Figure 1: Behavioral task, recording sites, receptive fields, and schematic of hypotheses.

A: Schematic of the motion direction change detection task. The monkeys were cued in blocks of trials to expect changes in motion direction at one of two spatial locations (cue was 80% valid). The monkey started the trial by fixating a central spot. Two small Gabor stimuli synchronously flashed on for 200ms and off for a randomized period of 200–400ms. One of the stimuli was positioned inside the joint receptive fields of the MT and SC neurons, and the other was placed in the opposite hemifield. Both stimuli moved in a direction that was chosen to drive the MT population well. After a randomized number of stimulus presentations (between 2 and 13), the direction of one of the stimuli changed. The monkeys were rewarded for making a saccade to the direction change in either location. We analyzed neuronal responses to all identical stimulus presentations except the first to minimize the effect of adaptation.

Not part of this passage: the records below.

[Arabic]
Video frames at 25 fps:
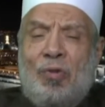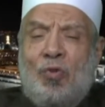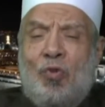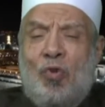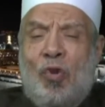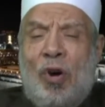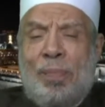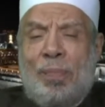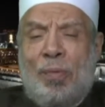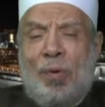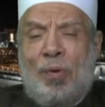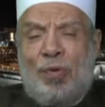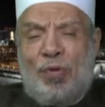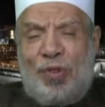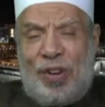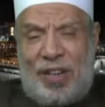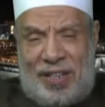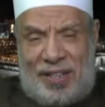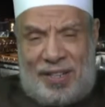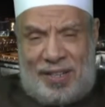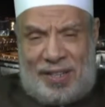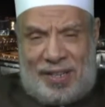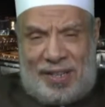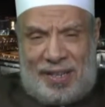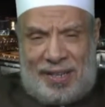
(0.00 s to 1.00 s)

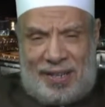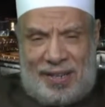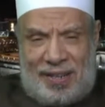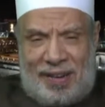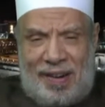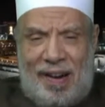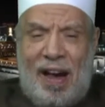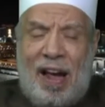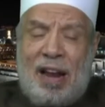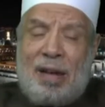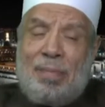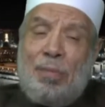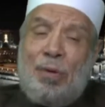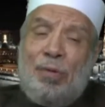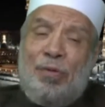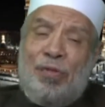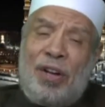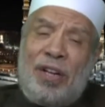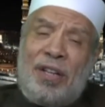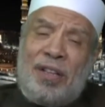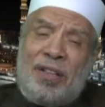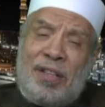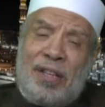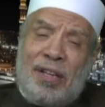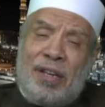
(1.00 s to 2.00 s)
ومفتر
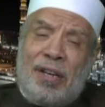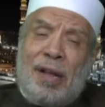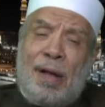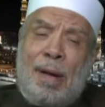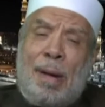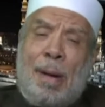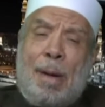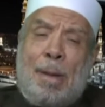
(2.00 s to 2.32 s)
المفتر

B: Illustration of recording locations. Populations of MT and SC neurons were recorded with linear 24-channel moveable probes from the right hemisphere of two monkeys as they were doing the behavioral task described in (A).

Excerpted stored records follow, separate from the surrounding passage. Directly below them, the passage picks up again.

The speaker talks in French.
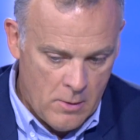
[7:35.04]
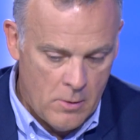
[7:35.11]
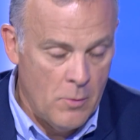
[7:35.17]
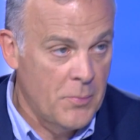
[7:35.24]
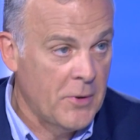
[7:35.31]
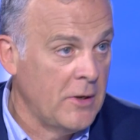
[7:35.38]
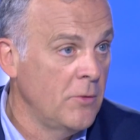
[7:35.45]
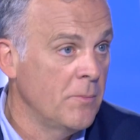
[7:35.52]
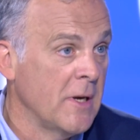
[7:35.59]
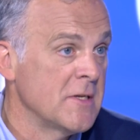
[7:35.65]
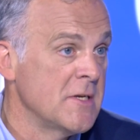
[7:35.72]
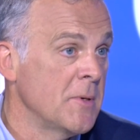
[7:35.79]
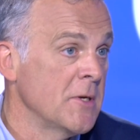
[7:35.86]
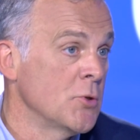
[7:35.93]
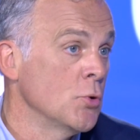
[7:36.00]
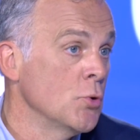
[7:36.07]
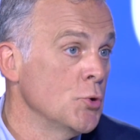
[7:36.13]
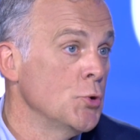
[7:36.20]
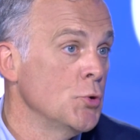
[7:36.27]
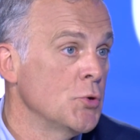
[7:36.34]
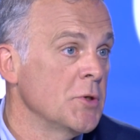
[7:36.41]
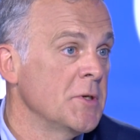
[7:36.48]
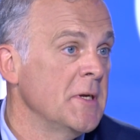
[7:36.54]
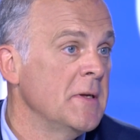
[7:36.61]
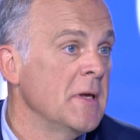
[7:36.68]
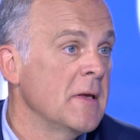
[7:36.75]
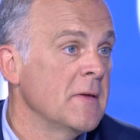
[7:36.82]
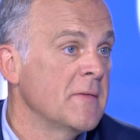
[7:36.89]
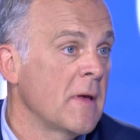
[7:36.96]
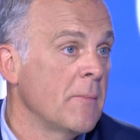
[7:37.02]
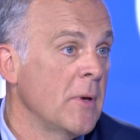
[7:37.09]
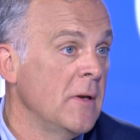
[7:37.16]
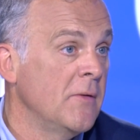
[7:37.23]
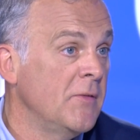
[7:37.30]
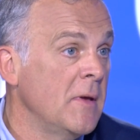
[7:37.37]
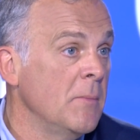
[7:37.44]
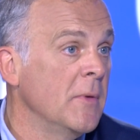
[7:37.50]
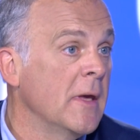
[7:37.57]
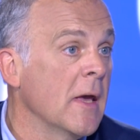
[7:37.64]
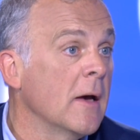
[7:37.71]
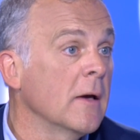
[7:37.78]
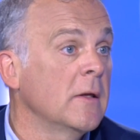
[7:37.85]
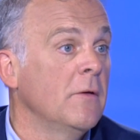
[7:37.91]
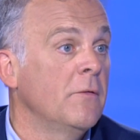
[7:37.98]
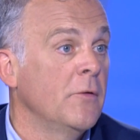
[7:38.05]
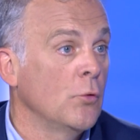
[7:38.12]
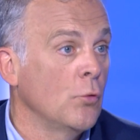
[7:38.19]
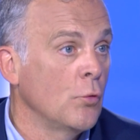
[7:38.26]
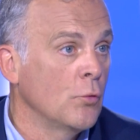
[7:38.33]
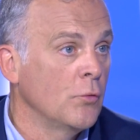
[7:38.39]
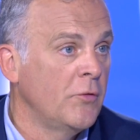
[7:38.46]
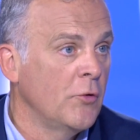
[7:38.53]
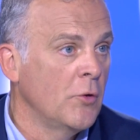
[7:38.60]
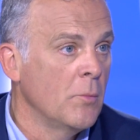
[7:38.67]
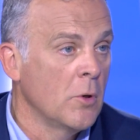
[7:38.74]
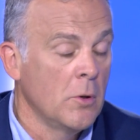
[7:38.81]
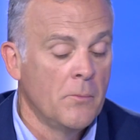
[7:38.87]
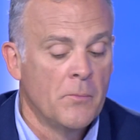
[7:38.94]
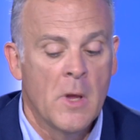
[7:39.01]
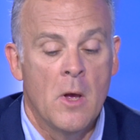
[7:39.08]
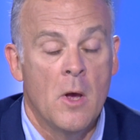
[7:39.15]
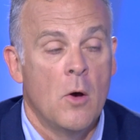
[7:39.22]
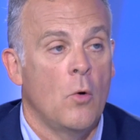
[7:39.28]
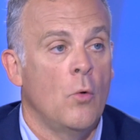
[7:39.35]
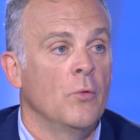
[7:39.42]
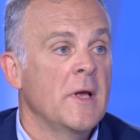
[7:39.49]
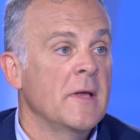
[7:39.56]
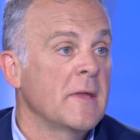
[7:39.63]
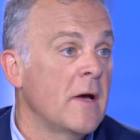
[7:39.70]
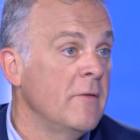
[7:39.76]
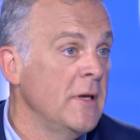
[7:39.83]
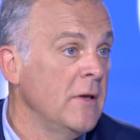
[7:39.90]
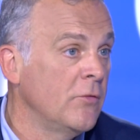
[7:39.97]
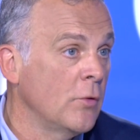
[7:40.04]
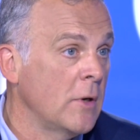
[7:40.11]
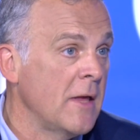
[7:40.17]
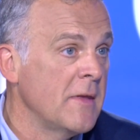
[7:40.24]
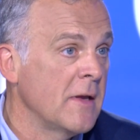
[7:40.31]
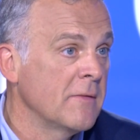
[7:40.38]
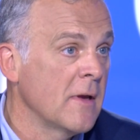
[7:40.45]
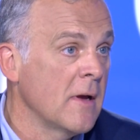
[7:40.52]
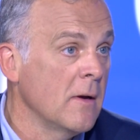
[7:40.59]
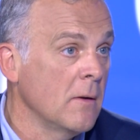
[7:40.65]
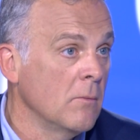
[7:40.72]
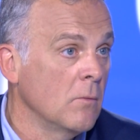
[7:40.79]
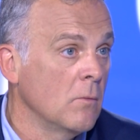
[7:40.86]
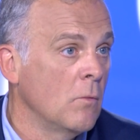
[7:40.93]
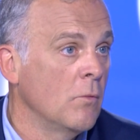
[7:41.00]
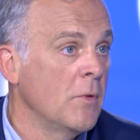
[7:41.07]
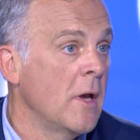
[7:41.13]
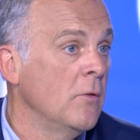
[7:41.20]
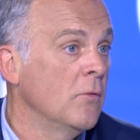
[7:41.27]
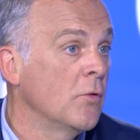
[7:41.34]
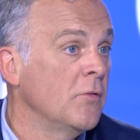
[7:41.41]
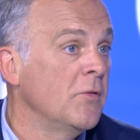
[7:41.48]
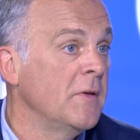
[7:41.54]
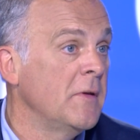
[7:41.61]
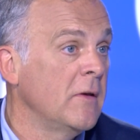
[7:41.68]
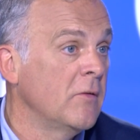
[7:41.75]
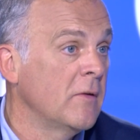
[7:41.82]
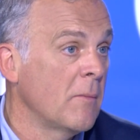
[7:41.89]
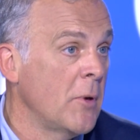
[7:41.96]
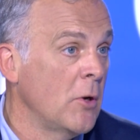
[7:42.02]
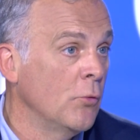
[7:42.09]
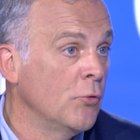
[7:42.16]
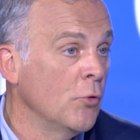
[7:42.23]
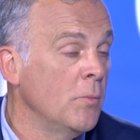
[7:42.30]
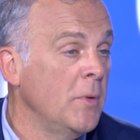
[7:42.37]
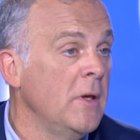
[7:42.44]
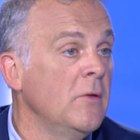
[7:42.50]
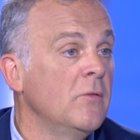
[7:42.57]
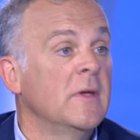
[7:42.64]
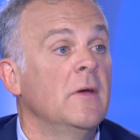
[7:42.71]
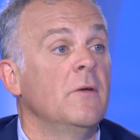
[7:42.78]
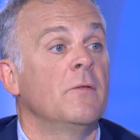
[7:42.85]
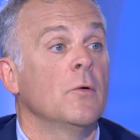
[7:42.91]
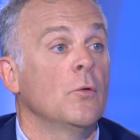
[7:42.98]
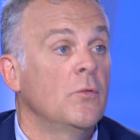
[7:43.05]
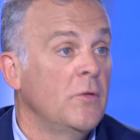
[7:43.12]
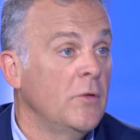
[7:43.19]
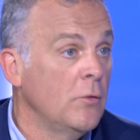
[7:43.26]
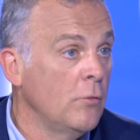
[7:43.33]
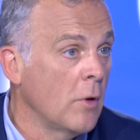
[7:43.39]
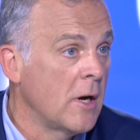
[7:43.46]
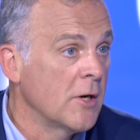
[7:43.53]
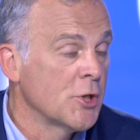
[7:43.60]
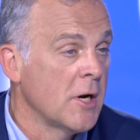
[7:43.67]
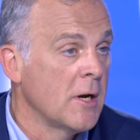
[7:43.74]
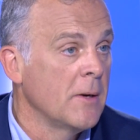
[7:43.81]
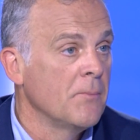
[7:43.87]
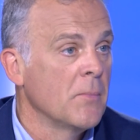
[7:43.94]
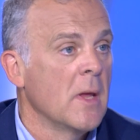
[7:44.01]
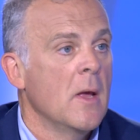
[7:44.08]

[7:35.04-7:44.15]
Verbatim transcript: euh, pris une participation dans une société qui s'appelle Steamcar, qui fait le reconditionnement, on a travaillé sur la data, on a une société qui s'appelle Autobis, qui fait aussi du rachat.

C: Receptive field locations of recorded units from an example recording session. The dots represent the receptive field centers of 28 MT (red) and 26 SC (blue) units. The circles represent the size and location of the median receptive field from each area.

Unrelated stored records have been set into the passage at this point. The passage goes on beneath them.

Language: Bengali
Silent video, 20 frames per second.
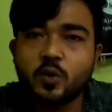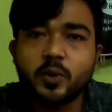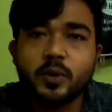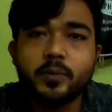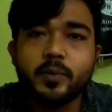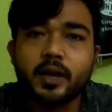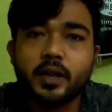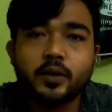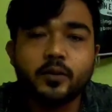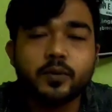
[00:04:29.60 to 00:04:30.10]

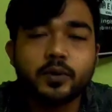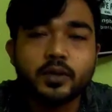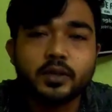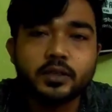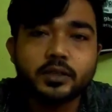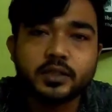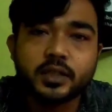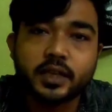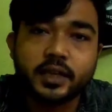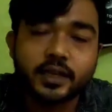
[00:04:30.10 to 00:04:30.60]
সবই ম্যানুয়াল
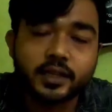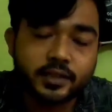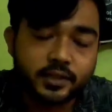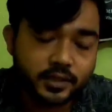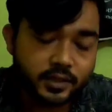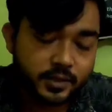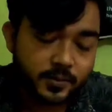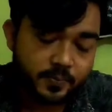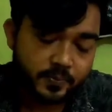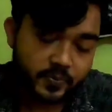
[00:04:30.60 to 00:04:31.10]

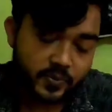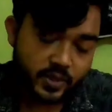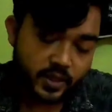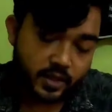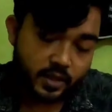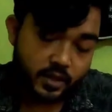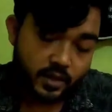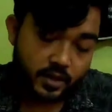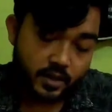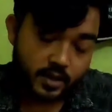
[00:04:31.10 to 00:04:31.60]
সেক্ষেত্রে
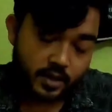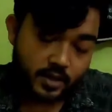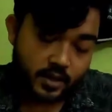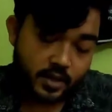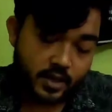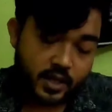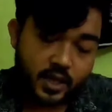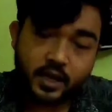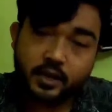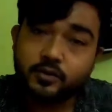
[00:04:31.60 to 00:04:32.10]

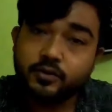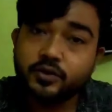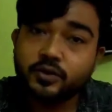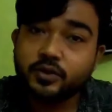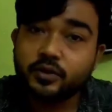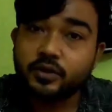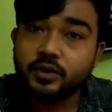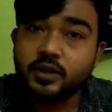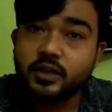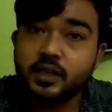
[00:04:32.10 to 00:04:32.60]
একটু
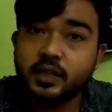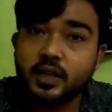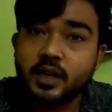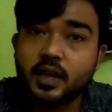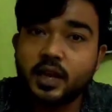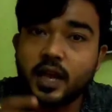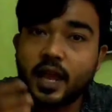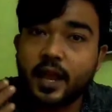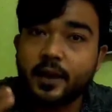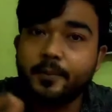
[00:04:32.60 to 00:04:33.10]
জটিল
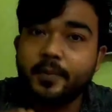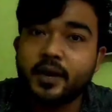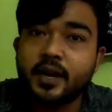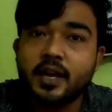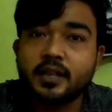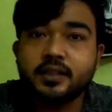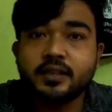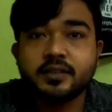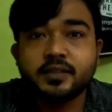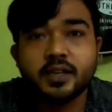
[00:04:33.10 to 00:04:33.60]
একবার
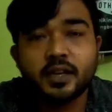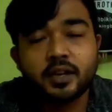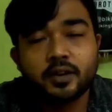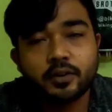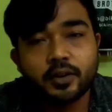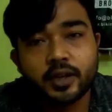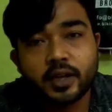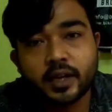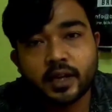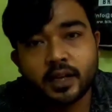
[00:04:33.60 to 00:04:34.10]
হাতে সেট
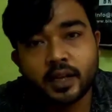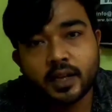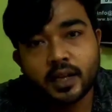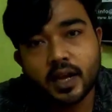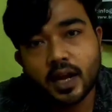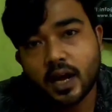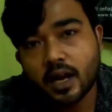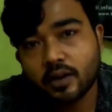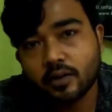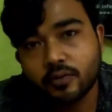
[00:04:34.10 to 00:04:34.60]
হয়ে গেলে
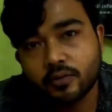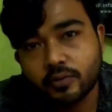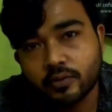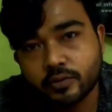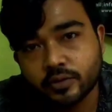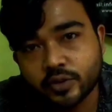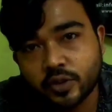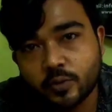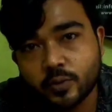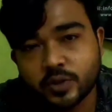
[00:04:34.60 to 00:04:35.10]
আর কোনো
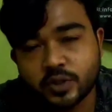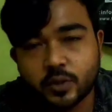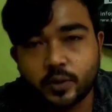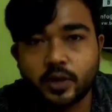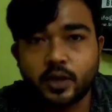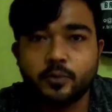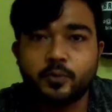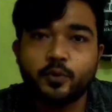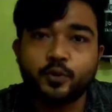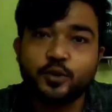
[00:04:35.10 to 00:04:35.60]
সমস্যা
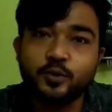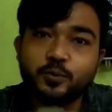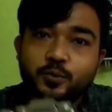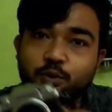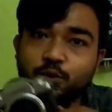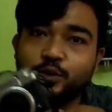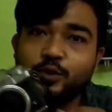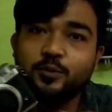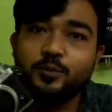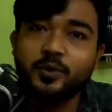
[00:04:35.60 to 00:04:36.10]
হয় না প্রথম
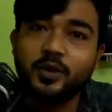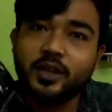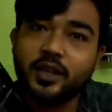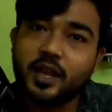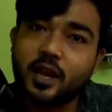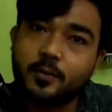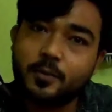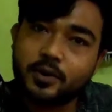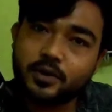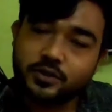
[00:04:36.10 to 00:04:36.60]
প্রথম
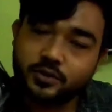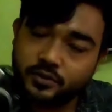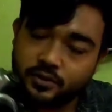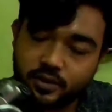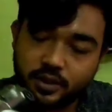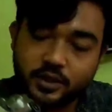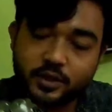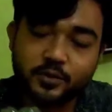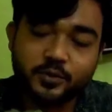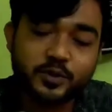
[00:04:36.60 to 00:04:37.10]
নিয়ে আমার
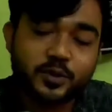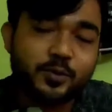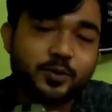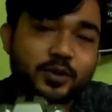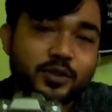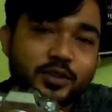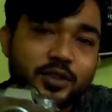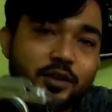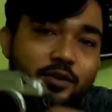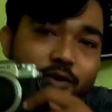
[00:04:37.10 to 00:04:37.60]
সত্যি খুব
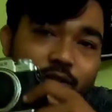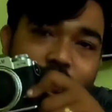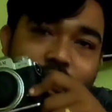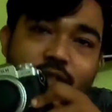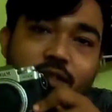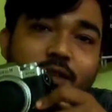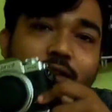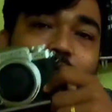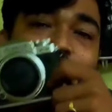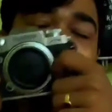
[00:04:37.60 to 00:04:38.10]
সমস্যা
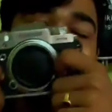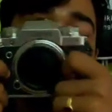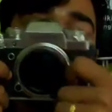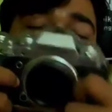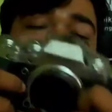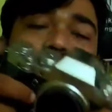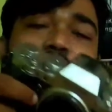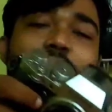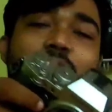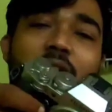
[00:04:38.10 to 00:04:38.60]
হয়েছিল
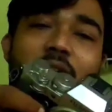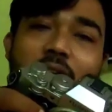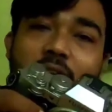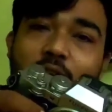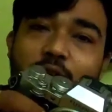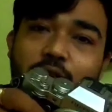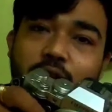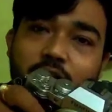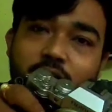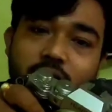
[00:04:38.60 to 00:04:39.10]

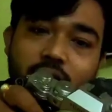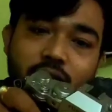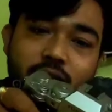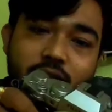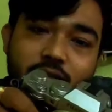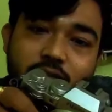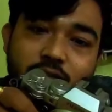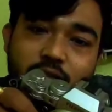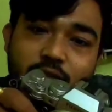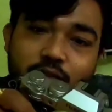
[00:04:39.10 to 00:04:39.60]
এখন আর
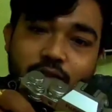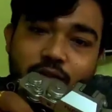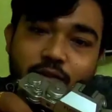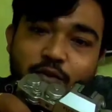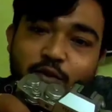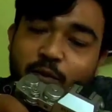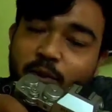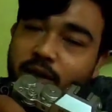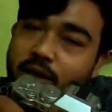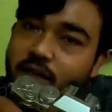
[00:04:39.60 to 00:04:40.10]

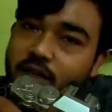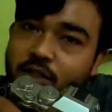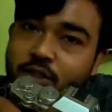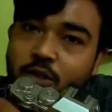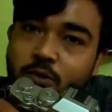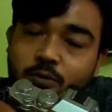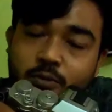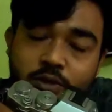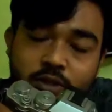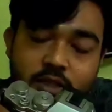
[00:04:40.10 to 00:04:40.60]
খুব একটা
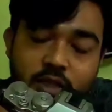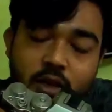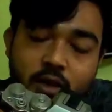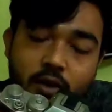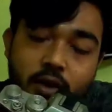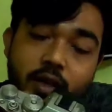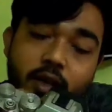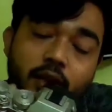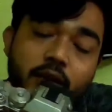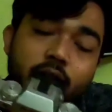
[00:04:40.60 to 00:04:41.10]
সমস্যা
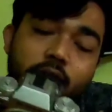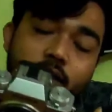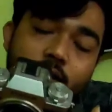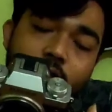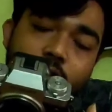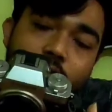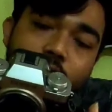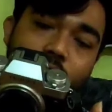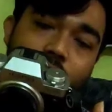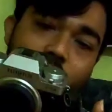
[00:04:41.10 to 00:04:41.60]
হয় না
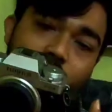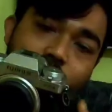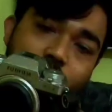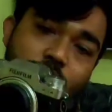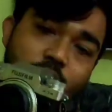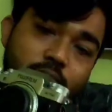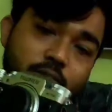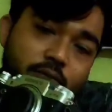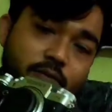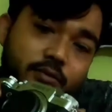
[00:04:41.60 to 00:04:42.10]

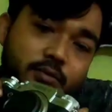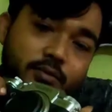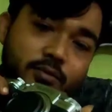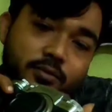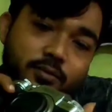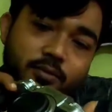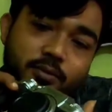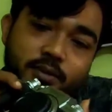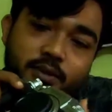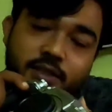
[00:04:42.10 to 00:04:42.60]
তো
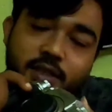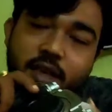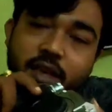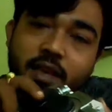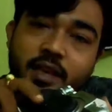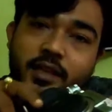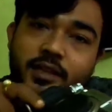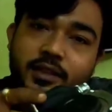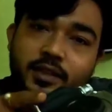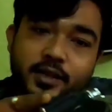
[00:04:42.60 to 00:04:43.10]

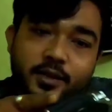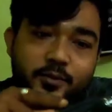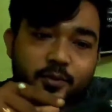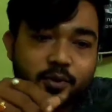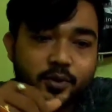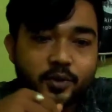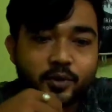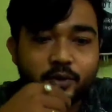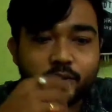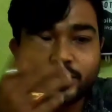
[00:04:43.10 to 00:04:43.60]
সেই ক্ষেত্রেই
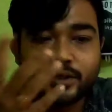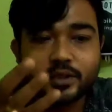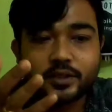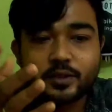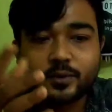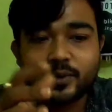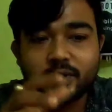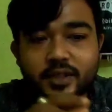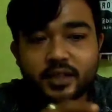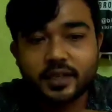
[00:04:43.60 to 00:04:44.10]
মনে হলো যে
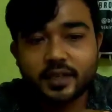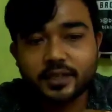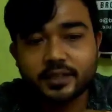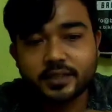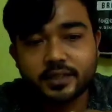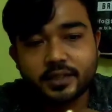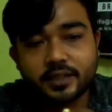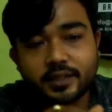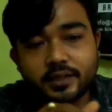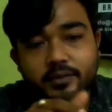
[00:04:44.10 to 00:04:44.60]
তোমাদের
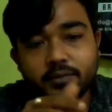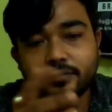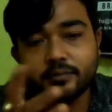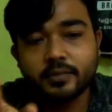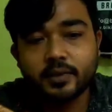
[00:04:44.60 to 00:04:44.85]
কাছে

D: Schematics describing the hypotheses about attention-related changes in information flow between two areas. Each icon depicts the response space of the source area (the responses of the first n neurons or principal components, for instance), and orange and blue surfaces that represent two subspaces for the private or shared fluctuations in neural activity respectively. The two rows of icons represent the attended and unattended conditions (when attention was directed toward or away from the receptive fields of the recorded neurons), and each column describes the expected result of each of the following hypothesis. (left) Attention could alter the dimensionality of the private, shared, or both subspaces. If attention only modified local representations, then the number of private dimensions that explain the local neural fluctuations would change. (middle) Alternatively, attention could modulate information flow by enhancing or diminishing the extent to which neural activity in a target population tracks the neural activity of its source. If attention acted via this mechanism locally, then prediction would improve in private dimensions. (right) If attention modulated functional communication by modulating information flow across areas, then prediction would improve in shared dimensions.